New Delhi: As increasing number of consumers become health conscious, sales of vitamins and dietary supplements in India are expected to grow by 33% in the next five years to over Rs3,400 crore by 2013.
According to a report by global market research firm Euromonitor International, the Indian vitamins and dietary supplements market, which was valued just over Rs2,556 crore last year, is increasingly witnessing tough competition between direct sales player Amway and FMCG player Dabur.
“Growth will be driven mainly by urban consumers, who are becoming increasingly aware of health needs. More stressful lifestyle, pollution and digestive complains will further contribute to growth,” the report said.

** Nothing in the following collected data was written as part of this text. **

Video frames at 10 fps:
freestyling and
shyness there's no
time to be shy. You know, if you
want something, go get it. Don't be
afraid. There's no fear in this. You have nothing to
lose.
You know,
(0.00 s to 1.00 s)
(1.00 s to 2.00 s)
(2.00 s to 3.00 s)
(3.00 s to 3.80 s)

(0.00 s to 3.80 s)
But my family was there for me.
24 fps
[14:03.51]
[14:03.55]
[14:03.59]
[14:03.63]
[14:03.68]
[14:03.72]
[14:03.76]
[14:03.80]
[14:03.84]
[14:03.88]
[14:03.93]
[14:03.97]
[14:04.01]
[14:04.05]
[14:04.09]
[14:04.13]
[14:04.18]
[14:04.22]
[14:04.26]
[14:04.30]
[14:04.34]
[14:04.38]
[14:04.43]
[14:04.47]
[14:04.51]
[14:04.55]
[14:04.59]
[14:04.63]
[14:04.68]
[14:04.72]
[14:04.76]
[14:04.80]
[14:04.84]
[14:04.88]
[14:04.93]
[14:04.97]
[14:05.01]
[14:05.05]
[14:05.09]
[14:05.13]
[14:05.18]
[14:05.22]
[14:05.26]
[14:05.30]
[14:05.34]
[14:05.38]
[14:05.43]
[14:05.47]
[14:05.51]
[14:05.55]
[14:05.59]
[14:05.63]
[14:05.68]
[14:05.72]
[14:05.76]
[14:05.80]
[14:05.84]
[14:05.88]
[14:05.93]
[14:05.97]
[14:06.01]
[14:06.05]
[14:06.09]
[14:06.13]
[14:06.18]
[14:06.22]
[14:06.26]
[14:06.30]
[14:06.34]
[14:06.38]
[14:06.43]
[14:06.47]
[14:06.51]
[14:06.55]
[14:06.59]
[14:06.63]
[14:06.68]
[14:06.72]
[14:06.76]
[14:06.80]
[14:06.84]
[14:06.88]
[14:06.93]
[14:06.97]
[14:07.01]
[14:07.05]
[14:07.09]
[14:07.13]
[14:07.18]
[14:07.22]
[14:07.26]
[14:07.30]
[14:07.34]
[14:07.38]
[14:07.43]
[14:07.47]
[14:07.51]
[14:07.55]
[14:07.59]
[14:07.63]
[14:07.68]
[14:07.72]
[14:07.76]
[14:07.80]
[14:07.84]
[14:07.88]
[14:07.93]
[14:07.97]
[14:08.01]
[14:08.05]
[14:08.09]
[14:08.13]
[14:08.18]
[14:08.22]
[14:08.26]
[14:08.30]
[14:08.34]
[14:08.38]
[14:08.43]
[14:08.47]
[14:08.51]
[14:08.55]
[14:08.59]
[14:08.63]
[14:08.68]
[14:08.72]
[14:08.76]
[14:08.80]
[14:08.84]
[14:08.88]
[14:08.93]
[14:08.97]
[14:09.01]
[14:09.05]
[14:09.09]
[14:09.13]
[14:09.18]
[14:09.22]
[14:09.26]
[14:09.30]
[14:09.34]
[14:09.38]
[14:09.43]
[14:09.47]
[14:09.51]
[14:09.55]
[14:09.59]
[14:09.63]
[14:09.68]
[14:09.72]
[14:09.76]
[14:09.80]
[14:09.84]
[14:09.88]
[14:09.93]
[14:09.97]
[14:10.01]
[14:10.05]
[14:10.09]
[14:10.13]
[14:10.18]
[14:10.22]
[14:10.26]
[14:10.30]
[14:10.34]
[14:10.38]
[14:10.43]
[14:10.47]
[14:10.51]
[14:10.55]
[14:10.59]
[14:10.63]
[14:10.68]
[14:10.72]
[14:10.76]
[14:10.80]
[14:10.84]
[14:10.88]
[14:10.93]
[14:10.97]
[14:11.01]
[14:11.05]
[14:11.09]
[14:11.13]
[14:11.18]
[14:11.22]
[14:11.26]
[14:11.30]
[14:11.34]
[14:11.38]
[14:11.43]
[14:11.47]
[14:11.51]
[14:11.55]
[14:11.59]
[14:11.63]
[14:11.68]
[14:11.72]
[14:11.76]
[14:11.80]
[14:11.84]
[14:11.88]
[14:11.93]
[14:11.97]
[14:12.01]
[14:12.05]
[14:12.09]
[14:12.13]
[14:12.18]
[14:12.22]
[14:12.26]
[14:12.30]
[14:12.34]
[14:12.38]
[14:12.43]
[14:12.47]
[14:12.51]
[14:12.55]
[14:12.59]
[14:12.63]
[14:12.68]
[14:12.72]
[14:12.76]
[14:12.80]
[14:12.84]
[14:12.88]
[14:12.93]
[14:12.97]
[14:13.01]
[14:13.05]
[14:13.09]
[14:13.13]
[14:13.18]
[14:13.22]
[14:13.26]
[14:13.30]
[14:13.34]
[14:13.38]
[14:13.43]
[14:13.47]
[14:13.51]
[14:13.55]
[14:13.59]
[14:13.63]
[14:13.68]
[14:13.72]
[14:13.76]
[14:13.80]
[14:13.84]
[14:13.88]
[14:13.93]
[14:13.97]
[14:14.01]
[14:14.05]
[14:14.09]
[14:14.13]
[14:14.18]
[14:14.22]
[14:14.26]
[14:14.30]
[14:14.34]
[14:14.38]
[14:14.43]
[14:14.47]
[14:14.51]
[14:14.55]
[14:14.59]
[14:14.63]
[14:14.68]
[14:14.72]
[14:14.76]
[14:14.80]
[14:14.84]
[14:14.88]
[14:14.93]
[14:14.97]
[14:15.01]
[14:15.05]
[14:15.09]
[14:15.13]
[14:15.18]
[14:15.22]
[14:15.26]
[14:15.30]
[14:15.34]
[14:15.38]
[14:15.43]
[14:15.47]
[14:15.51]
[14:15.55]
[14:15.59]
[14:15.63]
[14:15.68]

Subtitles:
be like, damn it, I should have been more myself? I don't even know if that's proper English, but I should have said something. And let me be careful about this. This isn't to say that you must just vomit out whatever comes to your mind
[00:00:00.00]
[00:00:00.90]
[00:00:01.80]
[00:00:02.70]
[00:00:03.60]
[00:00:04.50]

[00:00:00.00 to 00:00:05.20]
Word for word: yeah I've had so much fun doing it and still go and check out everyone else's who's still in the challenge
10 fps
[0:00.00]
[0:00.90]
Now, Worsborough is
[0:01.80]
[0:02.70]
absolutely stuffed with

As per the latest data by the market research firm, in value terms Amway has 16.9% market share, while Dabur has 11.8%, followed in the third spot by Heinz India. Ranbaxy Laboratories and Pfizer were in fourth position with 4.6% each.
Among the supplement brands, the study rated Amway’s protein powder Nutrilite, which had a sales of Rs330 crore last year, as the most popular brand followed by Dabur Chyawanprash from Dabur India valued at Rs230 crore.
In combination dietary supplements, Himalaya Drug’s Liv 52 has been rated as a top brand with sales of Rs64.9 crore.
The report pointed out that the chyawanprash segment would witness a robust growth during 2008-2013 period due to aggressive marketing and promotional activities by Dabur and Emami.